-------- Extracted entries

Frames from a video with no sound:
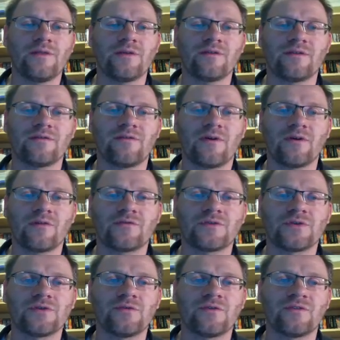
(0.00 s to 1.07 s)
this is a value of
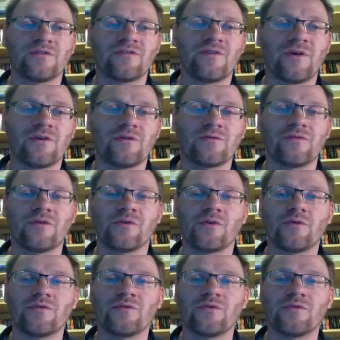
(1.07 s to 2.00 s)
2, this is a value of 0,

----------------

Give the material above again exactly as it stands, minus any images.

Frames from a video with no sound:
(0.00 s to 1.07 s)
this is a value of
(1.07 s to 2.00 s)
2, this is a value of 0,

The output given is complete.